The combination of hydropower units is a typical complex nonlinear mixed integer problem, which is high-dimensional, discrete, and non-convex. It is more complicated than the optimization problem of thermal power units, and it is more difficult to model and solve.

[0003] Over the past few decades, numerous studies have been committed to establishing mathematical models and methods that can reflect actual engineering needs and take into account computational efficiency, including prioritization methods, dynamic programming, Lagrangian relaxation, and intelligent algorithms such as genetic algorithms and simulated annealing. It is applied to the combinatorial optimization problem of hydropower units.

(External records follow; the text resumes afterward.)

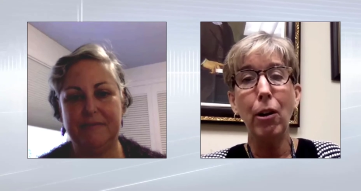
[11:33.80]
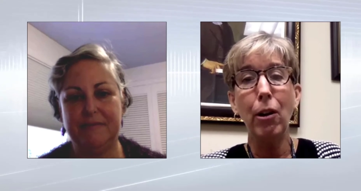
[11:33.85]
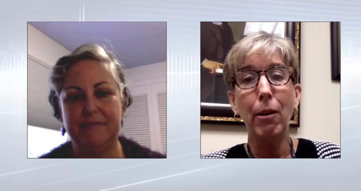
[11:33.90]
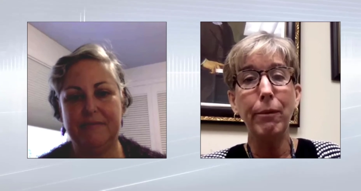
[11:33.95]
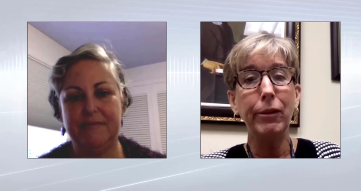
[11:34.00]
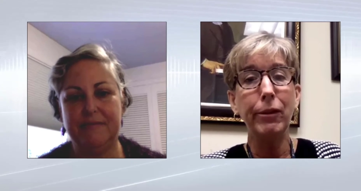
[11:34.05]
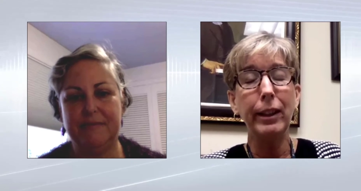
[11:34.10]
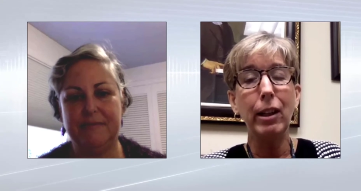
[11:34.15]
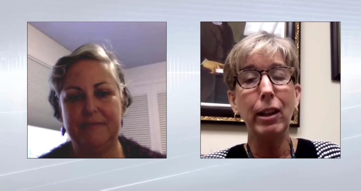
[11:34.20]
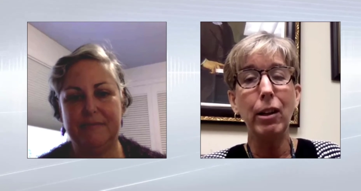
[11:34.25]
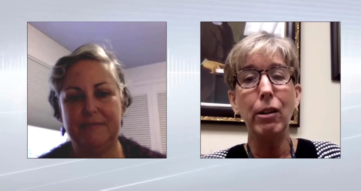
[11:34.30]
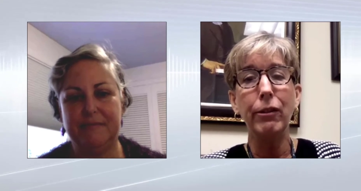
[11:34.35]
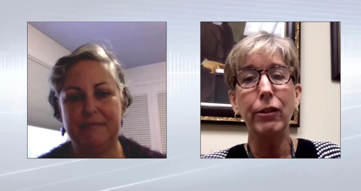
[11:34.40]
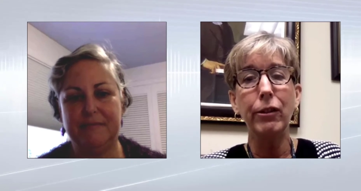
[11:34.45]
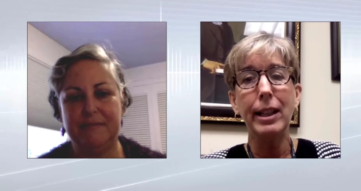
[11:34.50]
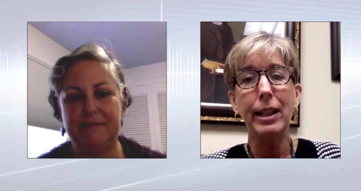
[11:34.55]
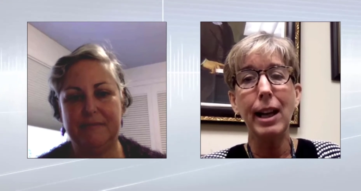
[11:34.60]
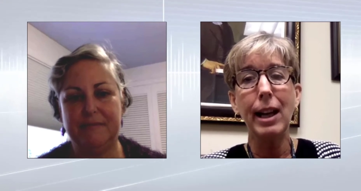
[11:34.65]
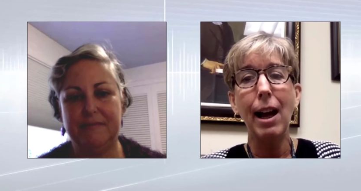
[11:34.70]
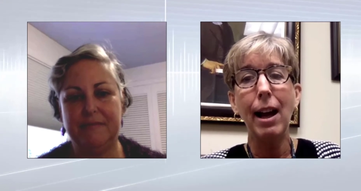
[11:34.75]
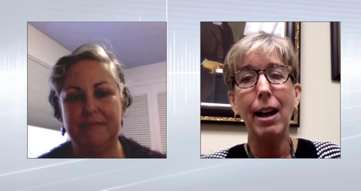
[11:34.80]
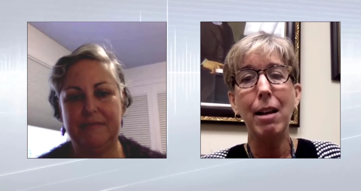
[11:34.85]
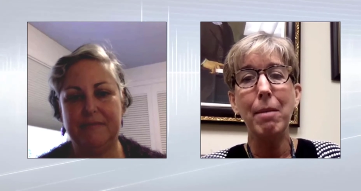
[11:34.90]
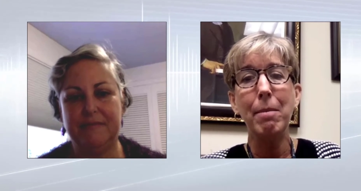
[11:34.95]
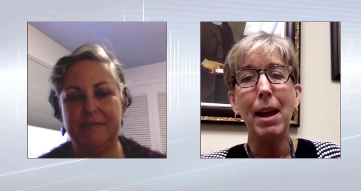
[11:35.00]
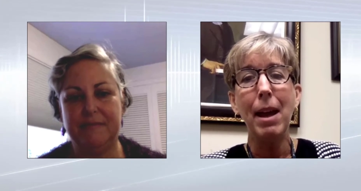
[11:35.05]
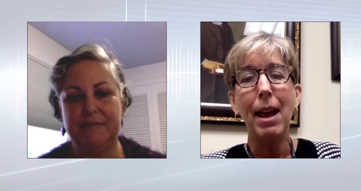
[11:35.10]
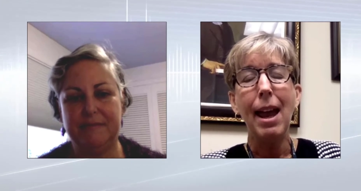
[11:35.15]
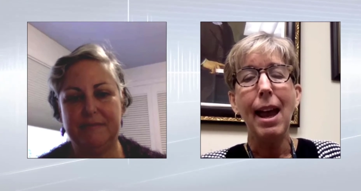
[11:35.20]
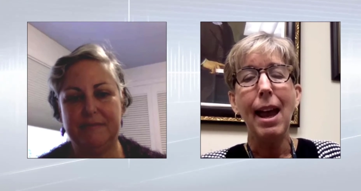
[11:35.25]
Speaker 1: hopefully over time,
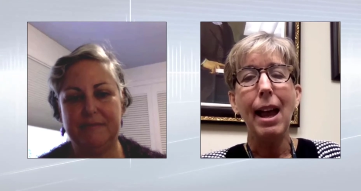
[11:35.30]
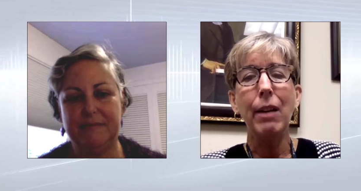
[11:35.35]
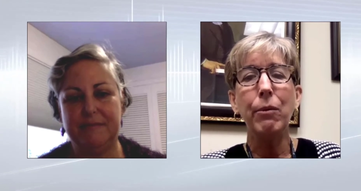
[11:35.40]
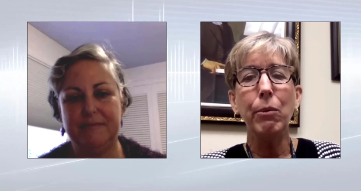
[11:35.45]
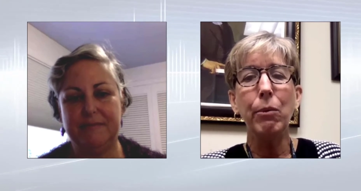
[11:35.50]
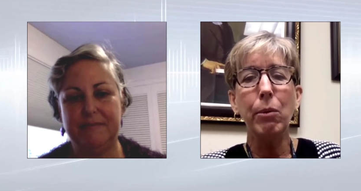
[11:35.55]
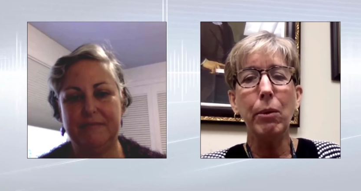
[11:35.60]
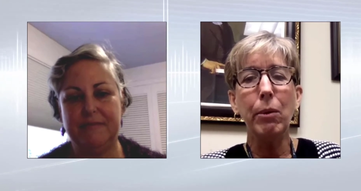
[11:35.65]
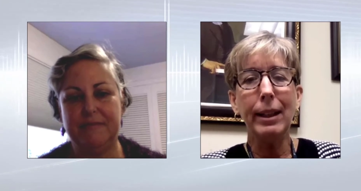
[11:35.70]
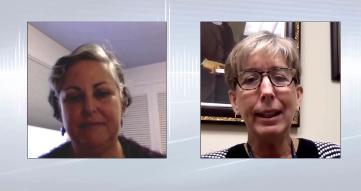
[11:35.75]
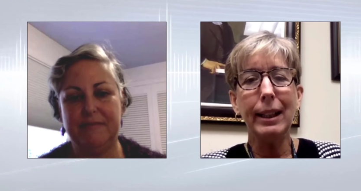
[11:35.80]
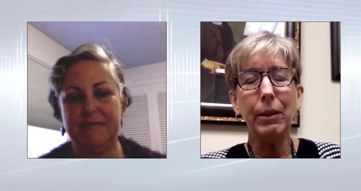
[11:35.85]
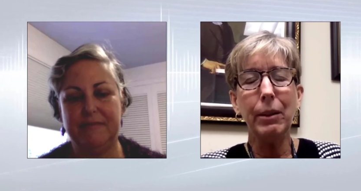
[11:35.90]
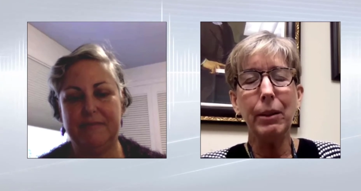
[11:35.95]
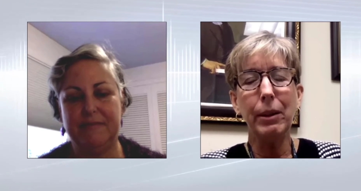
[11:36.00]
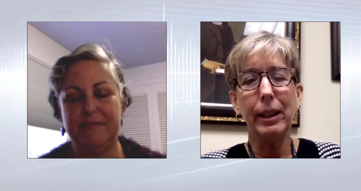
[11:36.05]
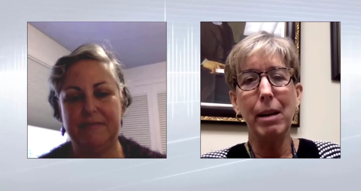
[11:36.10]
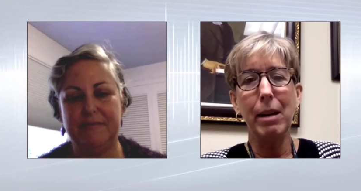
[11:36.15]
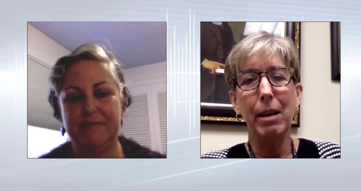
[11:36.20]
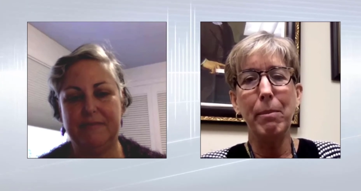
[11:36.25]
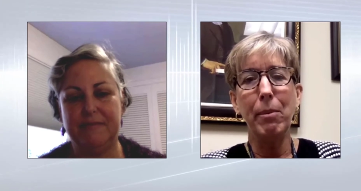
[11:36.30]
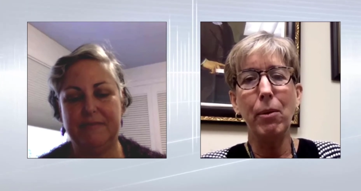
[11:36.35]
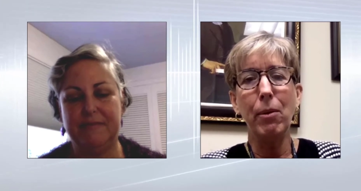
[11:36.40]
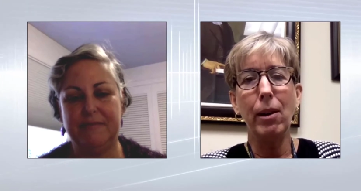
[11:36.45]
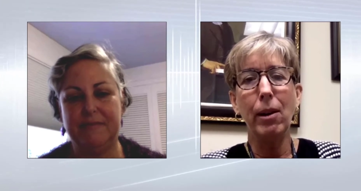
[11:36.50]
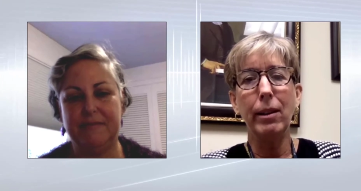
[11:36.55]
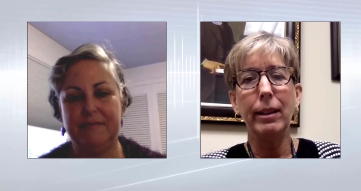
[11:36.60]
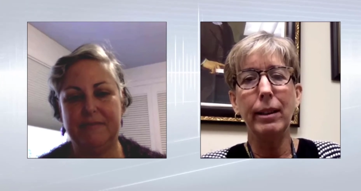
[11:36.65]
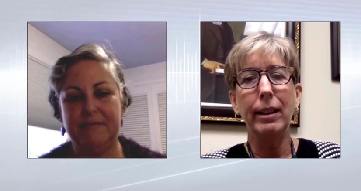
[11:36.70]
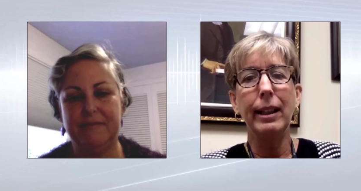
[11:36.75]
and really, really
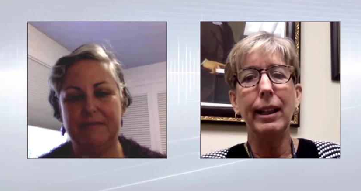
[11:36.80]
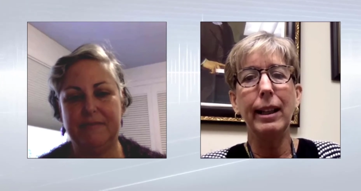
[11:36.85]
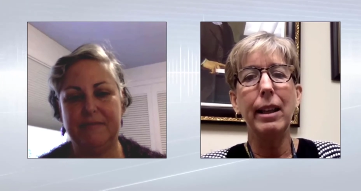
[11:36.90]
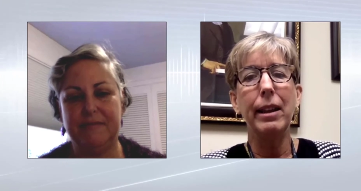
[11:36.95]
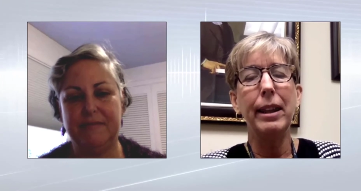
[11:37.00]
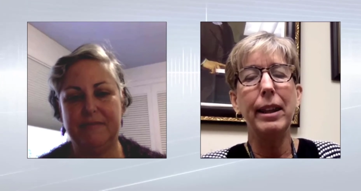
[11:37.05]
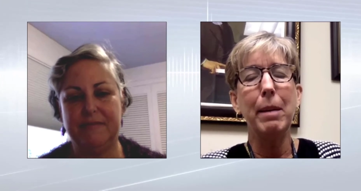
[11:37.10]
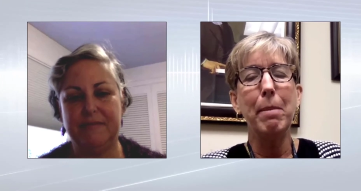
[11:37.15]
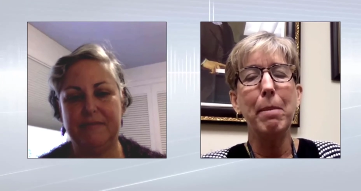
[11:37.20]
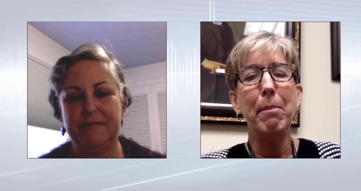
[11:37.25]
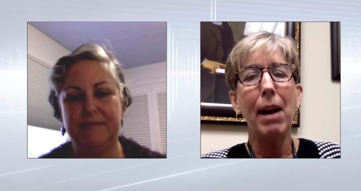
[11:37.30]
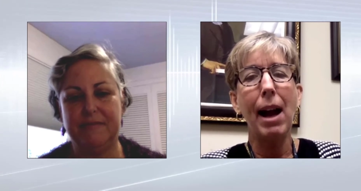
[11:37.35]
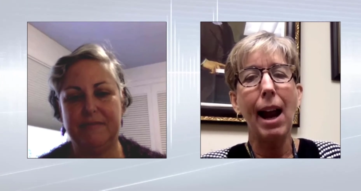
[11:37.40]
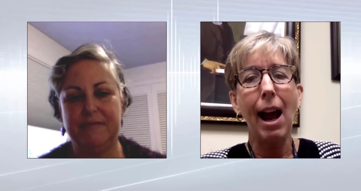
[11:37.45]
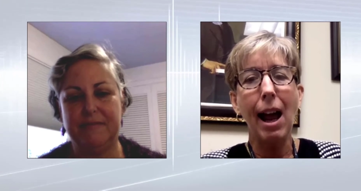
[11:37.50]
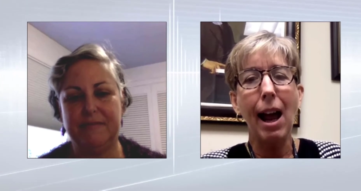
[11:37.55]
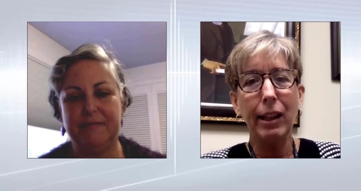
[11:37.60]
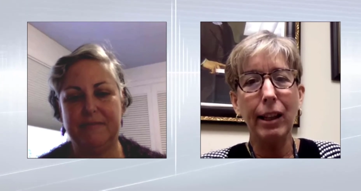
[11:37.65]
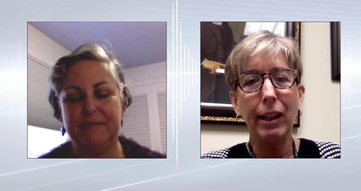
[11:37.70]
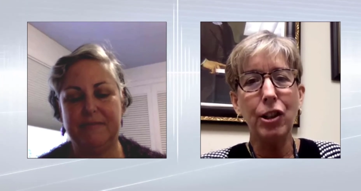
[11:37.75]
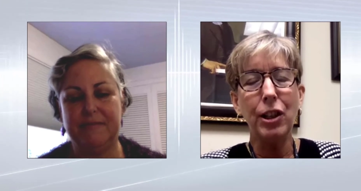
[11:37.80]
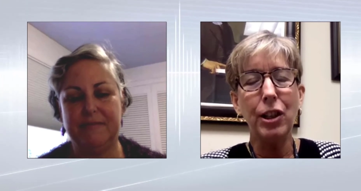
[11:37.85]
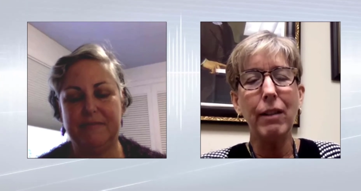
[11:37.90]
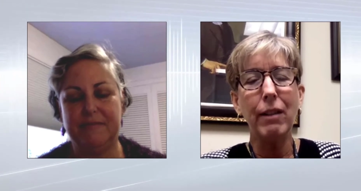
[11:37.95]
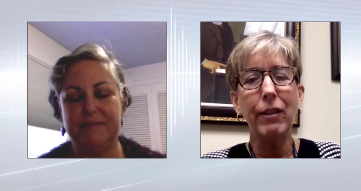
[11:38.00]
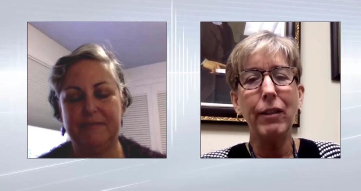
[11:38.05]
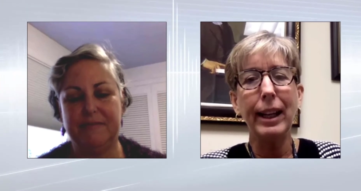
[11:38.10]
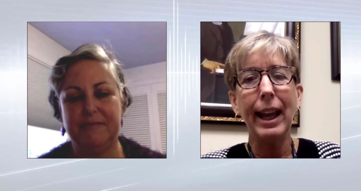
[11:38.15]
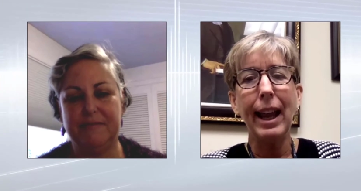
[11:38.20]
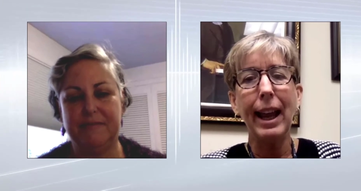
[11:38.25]
importantly, the biology of the
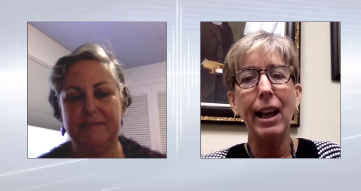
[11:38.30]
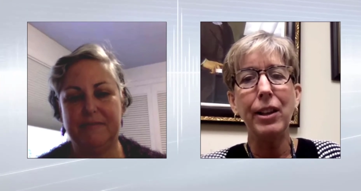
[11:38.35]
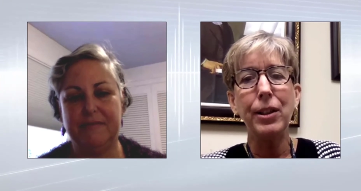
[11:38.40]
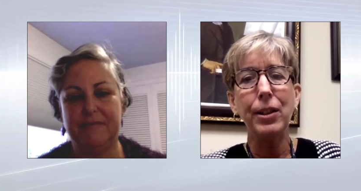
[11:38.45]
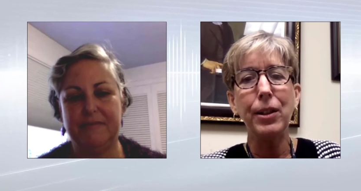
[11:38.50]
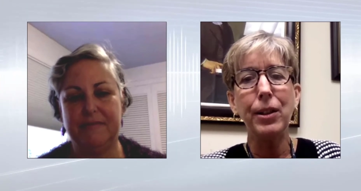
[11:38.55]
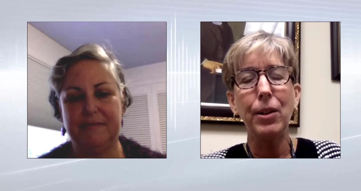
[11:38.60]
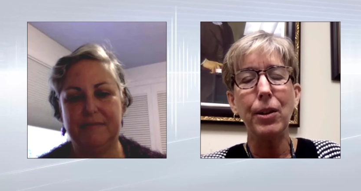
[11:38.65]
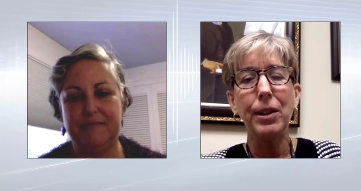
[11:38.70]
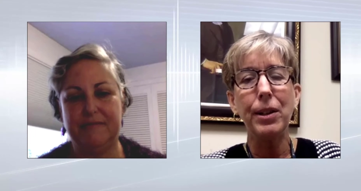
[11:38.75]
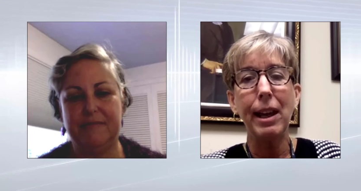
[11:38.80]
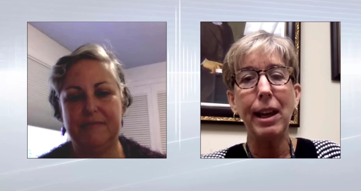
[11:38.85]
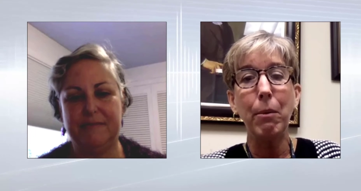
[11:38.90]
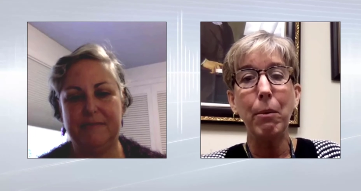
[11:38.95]
cancers that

However, due to the nonlinear and non-convex characteristics of hydropower systems, dynamic programming faces the "curse of dimensionality" problem when solving discretely; the Lagrangian relaxation method handles complex coupling constraints by introducing multipliers Conditions, but small changes in the multiplier will cause oscillation or singularity, and the convergence cannot be guaranteed; due to the random search characteristics of the intelligent algorithm, the stability of the result is poor, which also limits its wide application

With the rapid development of computers and commercial computing software, mathematical programming methods are more widely used in hydropower combination optimization problems. Among them, MILP is widely used because of its easy solution and global convergence characteristics. However, due to the linearization of nonlinear factors, it is inevitable The ground will affect the accuracy of the result. Although piecewise linearization can reduce the linear error, it will reduce the solution efficiency, and different linearization methods will produce different calculation results. How to perform linearization is also very critical.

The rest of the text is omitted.